The Umbrellas of Cherbourg
This simple romantic tragedy begins in 1957. Guy Foucher, a 20-year-old French auto mechanic, has fallen in love with 17-year-old Geneviève Emery, an employee in her widowed mother's chic but financially embattled umbrella shop. On the evening before Guy is to leave for a two-year tour of combat in Algeria, he and Geneviève make love. She becomes pregnant and must choose between waiting for Guy's return or accepting an offer of marriage from a wealthy diamond merchant.
-
- Cast:
- Catherine Deneuve , Nino Castelnuovo , Anne Vernon , Mireille Perrey , Marc Michel , Ellen Farner , Jean Champion
Similar titles
Reviews
Simple and well acted, it has tension enough to knot the stomach.
Very good movie overall, highly recommended. Most of the negative reviews don't have any merit and are all pollitically based. Give this movie a chance at least, and it might give you a different perspective.

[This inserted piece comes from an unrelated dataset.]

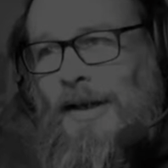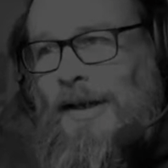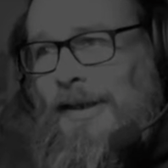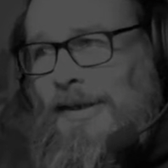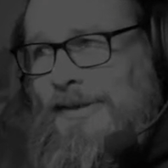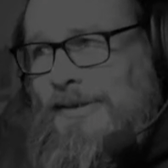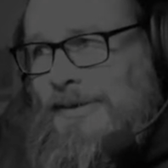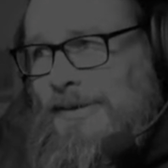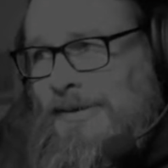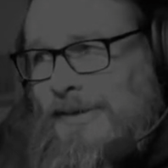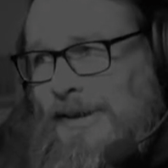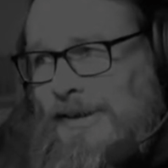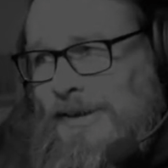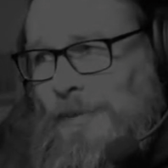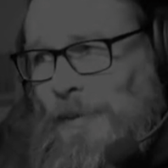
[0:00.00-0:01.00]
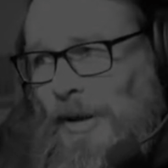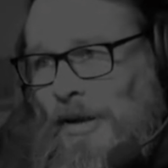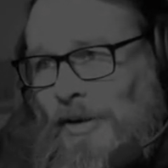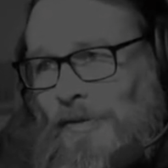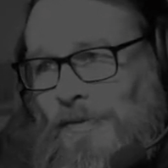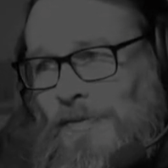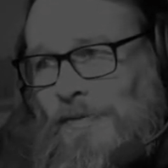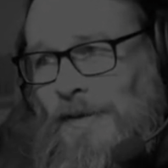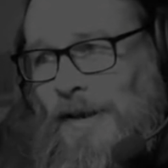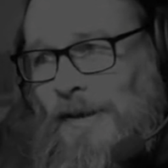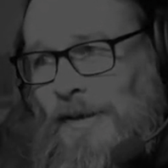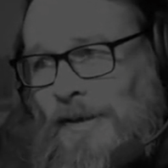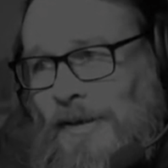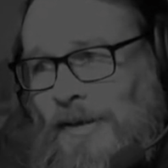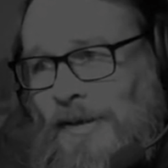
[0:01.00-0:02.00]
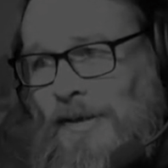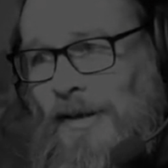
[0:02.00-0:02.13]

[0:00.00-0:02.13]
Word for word: and that's a part of uh,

The best films of this genre always show a path and provide a takeaway for being a better person.
Excellent and certainly provocative... If nothing else, the film is a real conversation starter.
This love story told strictly through song is super fun to experience for the visuals and memorable score alone. The story, while familiar, provided an ample vehicle for the film to progress. Catherine Deneuve became a major star as a result of her participation in this film and she is a captivating presence throughout. Nino Castelnuovo as her true love also does a great job in that her really allows her to shine. The Michele Legrand score is highly emotive and memorable. This film is very unique and original and definitely work checking out. Seeking it out on the big screen is also worth the effort to fully appreciate.
The teenage daughter of a woman running a financially-troubled umbrella shop in Cherbourg conflicts with her mother. The slightly older boy working as an auto mechanic at a garage is living with his elderly and sickly godmother, who has a young woman come in occasionally to take care of her, has conflicts of his own. He and the daughter meet and fall in love...but as expected, the boy gets drafted and has to serve in the military for two years with war in Algeria going on. They must separate, but will the romance last? Especially with the daughter unexpectedly pregnant and a rich man also desiring to marry the daughter? The movie has its dialogue entirely sung, and the sets are in very bright colors. Despite this, the characters and their interactions are all believable, and the story line, though not entirely predictable, does follow a logical path. The movie is basically a confection, but it works.
Writer-director Jacques Demy collaborated with composer Michel Legrand to create this 1950s French love story presented entirely in song. Catherine Deneuve and Nino Castelnuovo are the young lovers forced apart by circumstance and fate. She's the daughter of a shop-owner who sells umbrellas in the town of Cherbourgh; he's a handsome 20-year-old service station attendant who's been drafted and will be gone for the next two years. Demy cleverly trims his picture with amusingly arty accouterments, which is a good thing considering his thin story (separated into three chapters) has very few characters, an abundance of mother-daughter confrontations (set to music) and simplistic story contrivances. The picture did give us the Oscar-nominated song "I Will Wait For You", which is more memorable than the actual film. *1/2 from ****
I have always associated my favorite musicals with Broadway, apart from this one, which is up there with my top three favorites. Filed as a love story, it also makes my top three. And Catherine Deneuve? She's definitely in my top three most beautiful actresses of all time. Then there's Michel Legrand, my second favorite composer (after Chopin, and if you must know, the third ones would be the Lennon/McCartney collaboration). How does one get so willingly hooked to a movie? Just sample the first five minutes of it, you don't even wait for the first lines of song to realize you're in for a gem of a film. Before you hear any of it, the sets are bound to get you. For the colors, those vibrant, palpable colors are a veritable visual feast. And have I mentioned the divine Catherine Deneuve? If there's anything most likely to distract your attention from the sets, it would be her presence. And last, but not least, for long after you may have forgotten the plot, you will never forget this: that melodious, hummable music, a song most of us associate with having heard from childhood, that beautifully threads the scenes of the story together--and you have the perfect musical. The most poignant love story (reminiscent of Splendor in the Grass, another coming-of-age film with a most genetically- blessed lead actors), with an ending that breaks the heart, but one which I completely approve of!